We developed a quantitative method for analyzing underivatized cannabinoids by HPLC/tandem mass spectrometry. Our goals were threefold; 1) to optimize column selection, 2) to provide a short analysis time, and 3) to obtain reliable confirmation and quantification data in the low nanogram range (< 10ng). We used an Applied Biosystems API 3200 MS/MS detector coupled to a Shimadzu LC20AD Prominence Series chromatograph for optimum chromatographic and detection capabilities.

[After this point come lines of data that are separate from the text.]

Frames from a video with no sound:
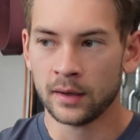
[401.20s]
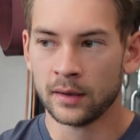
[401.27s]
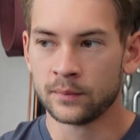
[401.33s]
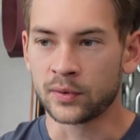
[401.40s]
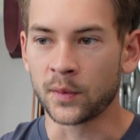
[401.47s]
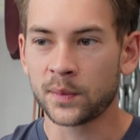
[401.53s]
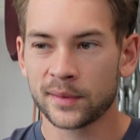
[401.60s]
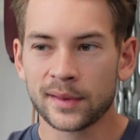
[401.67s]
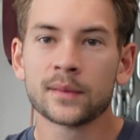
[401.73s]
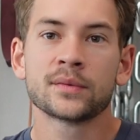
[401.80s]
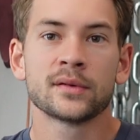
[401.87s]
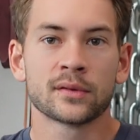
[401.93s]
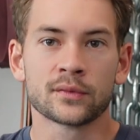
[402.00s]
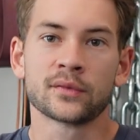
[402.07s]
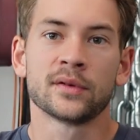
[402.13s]
proprioception
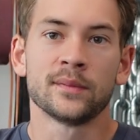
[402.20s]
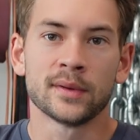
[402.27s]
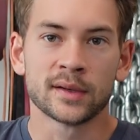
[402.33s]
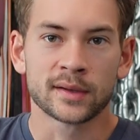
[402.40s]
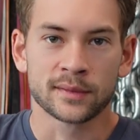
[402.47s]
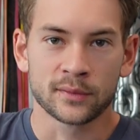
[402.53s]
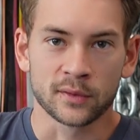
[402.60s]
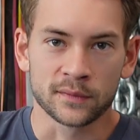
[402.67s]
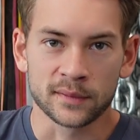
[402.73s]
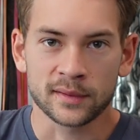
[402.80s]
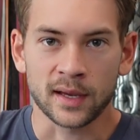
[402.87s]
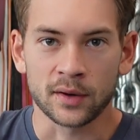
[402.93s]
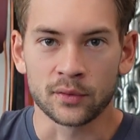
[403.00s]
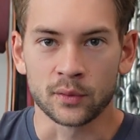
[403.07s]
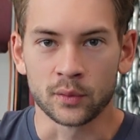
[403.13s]
is a really big, it's sort of a
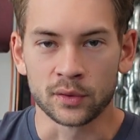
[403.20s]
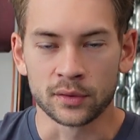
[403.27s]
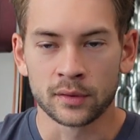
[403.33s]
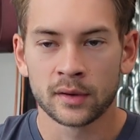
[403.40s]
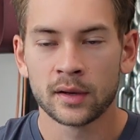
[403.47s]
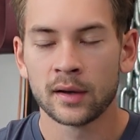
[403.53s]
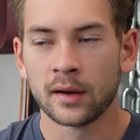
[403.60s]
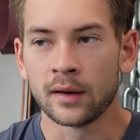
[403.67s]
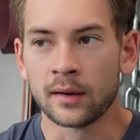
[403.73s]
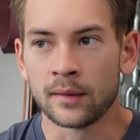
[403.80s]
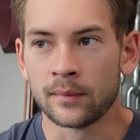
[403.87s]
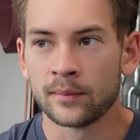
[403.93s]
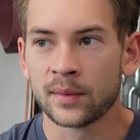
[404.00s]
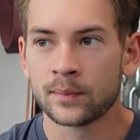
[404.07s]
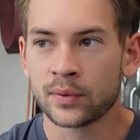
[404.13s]
scary word,
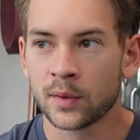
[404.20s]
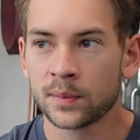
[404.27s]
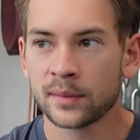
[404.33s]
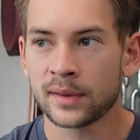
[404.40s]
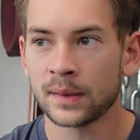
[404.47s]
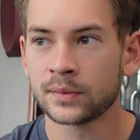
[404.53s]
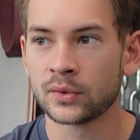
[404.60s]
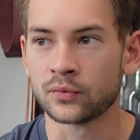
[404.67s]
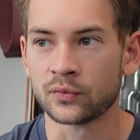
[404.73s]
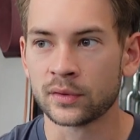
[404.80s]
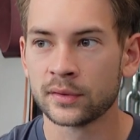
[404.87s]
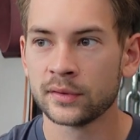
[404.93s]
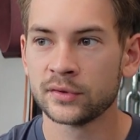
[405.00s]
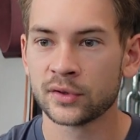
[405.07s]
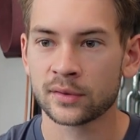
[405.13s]
but proprioception
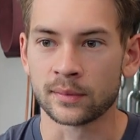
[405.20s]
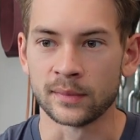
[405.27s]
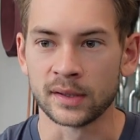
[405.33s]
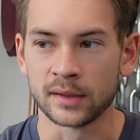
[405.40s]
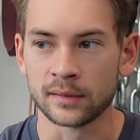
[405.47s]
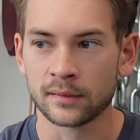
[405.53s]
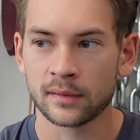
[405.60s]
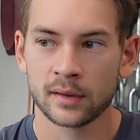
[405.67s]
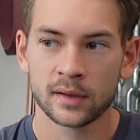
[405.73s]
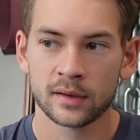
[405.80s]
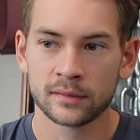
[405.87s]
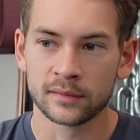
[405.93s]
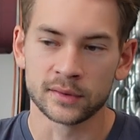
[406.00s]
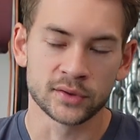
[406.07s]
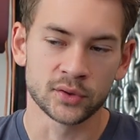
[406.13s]
really just means
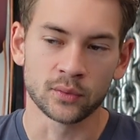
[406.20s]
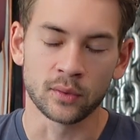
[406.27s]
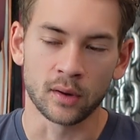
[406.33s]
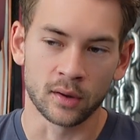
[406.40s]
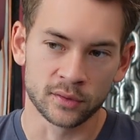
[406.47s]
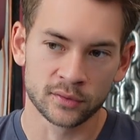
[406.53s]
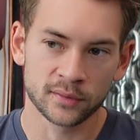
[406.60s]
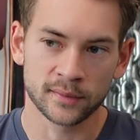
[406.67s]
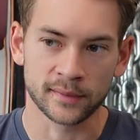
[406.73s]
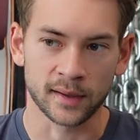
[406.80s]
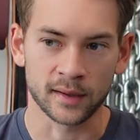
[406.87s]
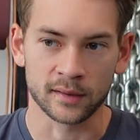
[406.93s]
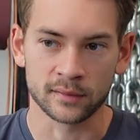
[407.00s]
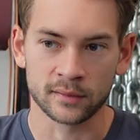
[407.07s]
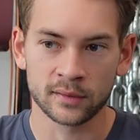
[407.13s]
that you
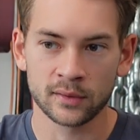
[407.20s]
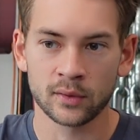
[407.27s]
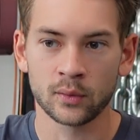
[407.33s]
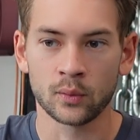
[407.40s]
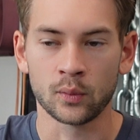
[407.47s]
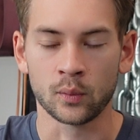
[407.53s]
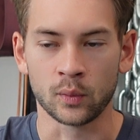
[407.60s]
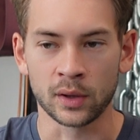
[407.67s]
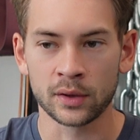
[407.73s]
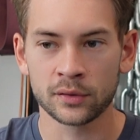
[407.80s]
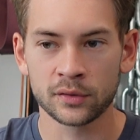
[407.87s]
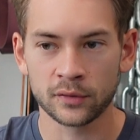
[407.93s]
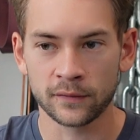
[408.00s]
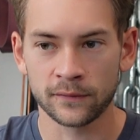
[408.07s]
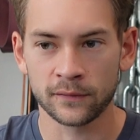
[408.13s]
understand where
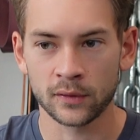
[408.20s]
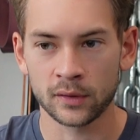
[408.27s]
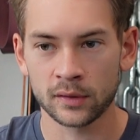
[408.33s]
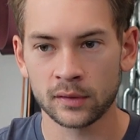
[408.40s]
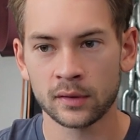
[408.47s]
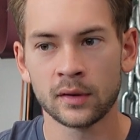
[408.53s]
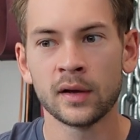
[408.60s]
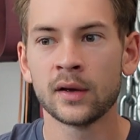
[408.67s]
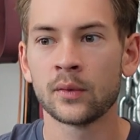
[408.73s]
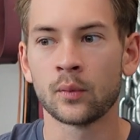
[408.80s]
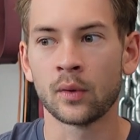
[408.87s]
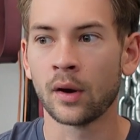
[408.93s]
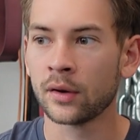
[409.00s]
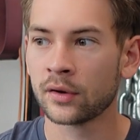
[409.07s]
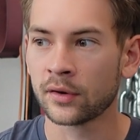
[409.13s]
your foot,
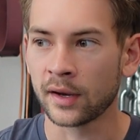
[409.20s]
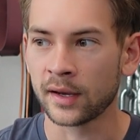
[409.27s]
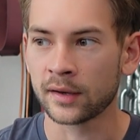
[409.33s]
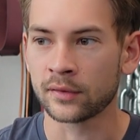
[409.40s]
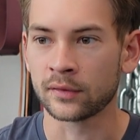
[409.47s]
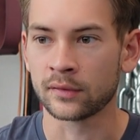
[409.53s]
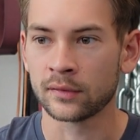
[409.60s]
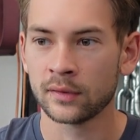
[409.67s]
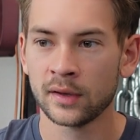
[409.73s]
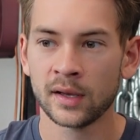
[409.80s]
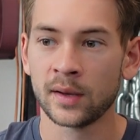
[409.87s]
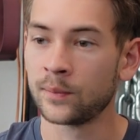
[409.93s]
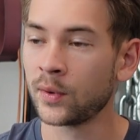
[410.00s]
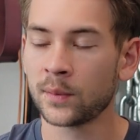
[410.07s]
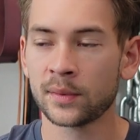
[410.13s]
where your ankle,
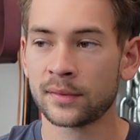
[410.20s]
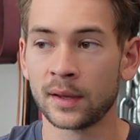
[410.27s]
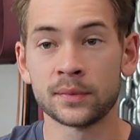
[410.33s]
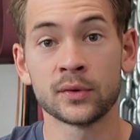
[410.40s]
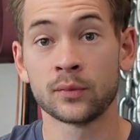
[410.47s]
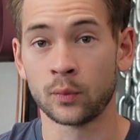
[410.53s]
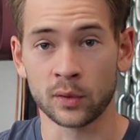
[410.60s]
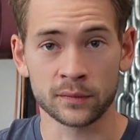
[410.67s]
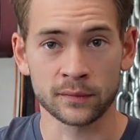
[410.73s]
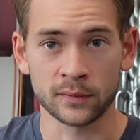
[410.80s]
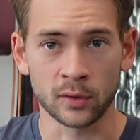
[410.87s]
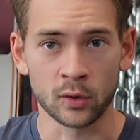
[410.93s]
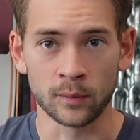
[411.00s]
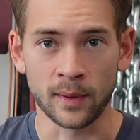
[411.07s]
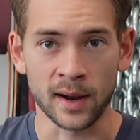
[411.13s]
proprioception works with the
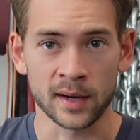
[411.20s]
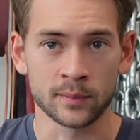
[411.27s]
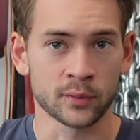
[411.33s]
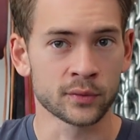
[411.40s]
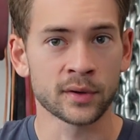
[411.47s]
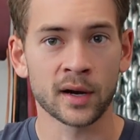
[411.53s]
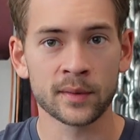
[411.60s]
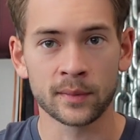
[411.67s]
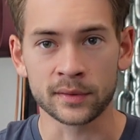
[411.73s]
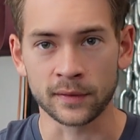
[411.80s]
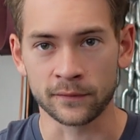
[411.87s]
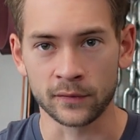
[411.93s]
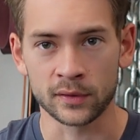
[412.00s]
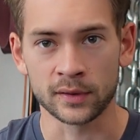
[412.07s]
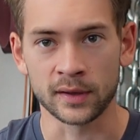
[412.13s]
whole body, but we're talking about the
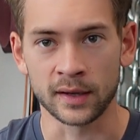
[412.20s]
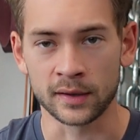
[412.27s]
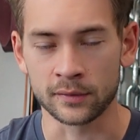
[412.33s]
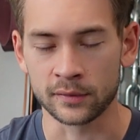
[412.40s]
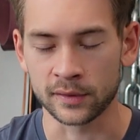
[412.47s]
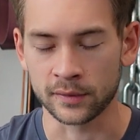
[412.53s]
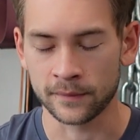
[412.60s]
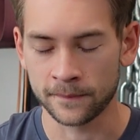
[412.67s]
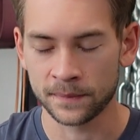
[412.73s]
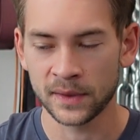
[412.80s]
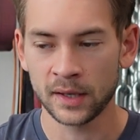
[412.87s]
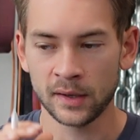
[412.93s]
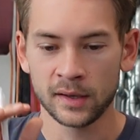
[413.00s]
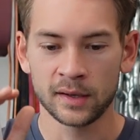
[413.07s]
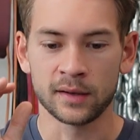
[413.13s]
foot and the ankle here.
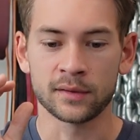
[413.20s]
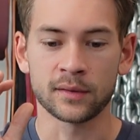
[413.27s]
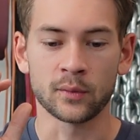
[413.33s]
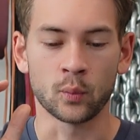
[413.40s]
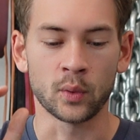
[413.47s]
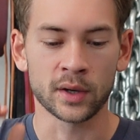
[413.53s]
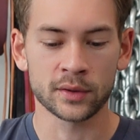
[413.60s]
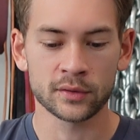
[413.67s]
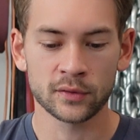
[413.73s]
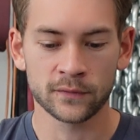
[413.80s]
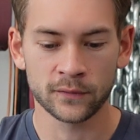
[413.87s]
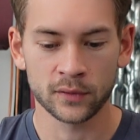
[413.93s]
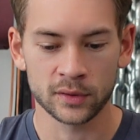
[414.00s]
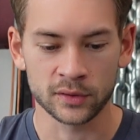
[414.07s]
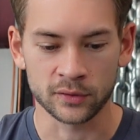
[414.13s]
It's where your
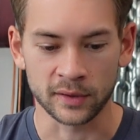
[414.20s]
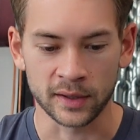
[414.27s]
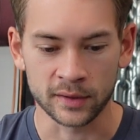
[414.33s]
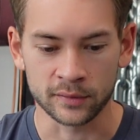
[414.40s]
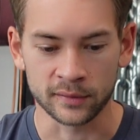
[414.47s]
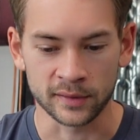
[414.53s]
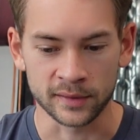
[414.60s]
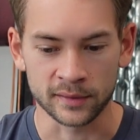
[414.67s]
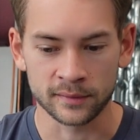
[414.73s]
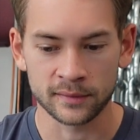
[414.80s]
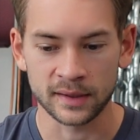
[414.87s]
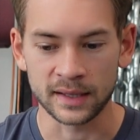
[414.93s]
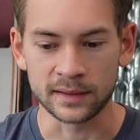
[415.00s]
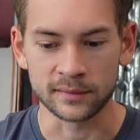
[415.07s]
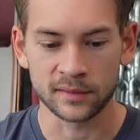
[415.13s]
foot and your ankle is
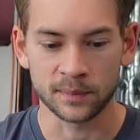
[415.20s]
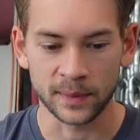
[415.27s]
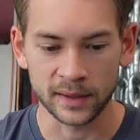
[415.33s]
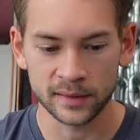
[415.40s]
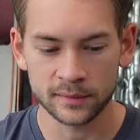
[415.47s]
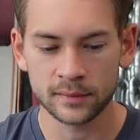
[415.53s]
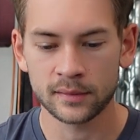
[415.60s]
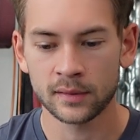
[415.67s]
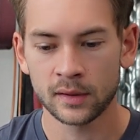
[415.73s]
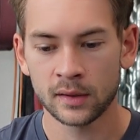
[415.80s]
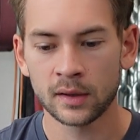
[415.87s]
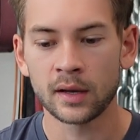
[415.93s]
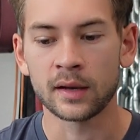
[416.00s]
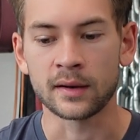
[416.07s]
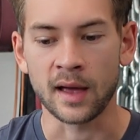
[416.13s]
in space
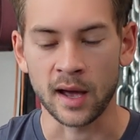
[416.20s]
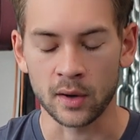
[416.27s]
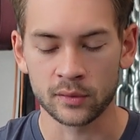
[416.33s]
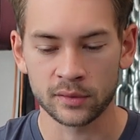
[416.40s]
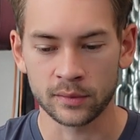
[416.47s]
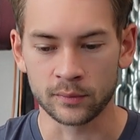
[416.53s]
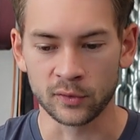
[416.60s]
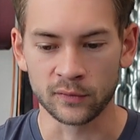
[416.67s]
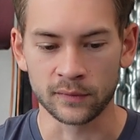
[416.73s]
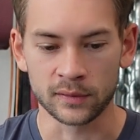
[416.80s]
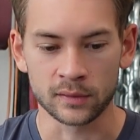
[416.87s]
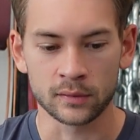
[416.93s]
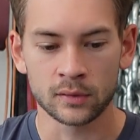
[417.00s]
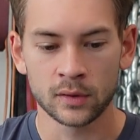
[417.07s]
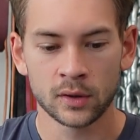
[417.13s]
and how it is moving,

Figure 1 shows the final product spectra for Δ9-THC and carboxy-THC used to develop the +MRM (multiple reaction monitoring) method.³ We determined the 30mm, 2.1mmID, 3µm Allure® Biphenyl HPLC column to be the best column for this analysis. This column employs a unique separation mechanism, π-π interaction, which greatly improves selectivity and retention, relative to conventional C18 phases. In addition, with the increased retention of the biphenyl phase, higher amounts of methanol can be used in the mobile phase. This noticeably increases sensitivity when using an electrospray interface.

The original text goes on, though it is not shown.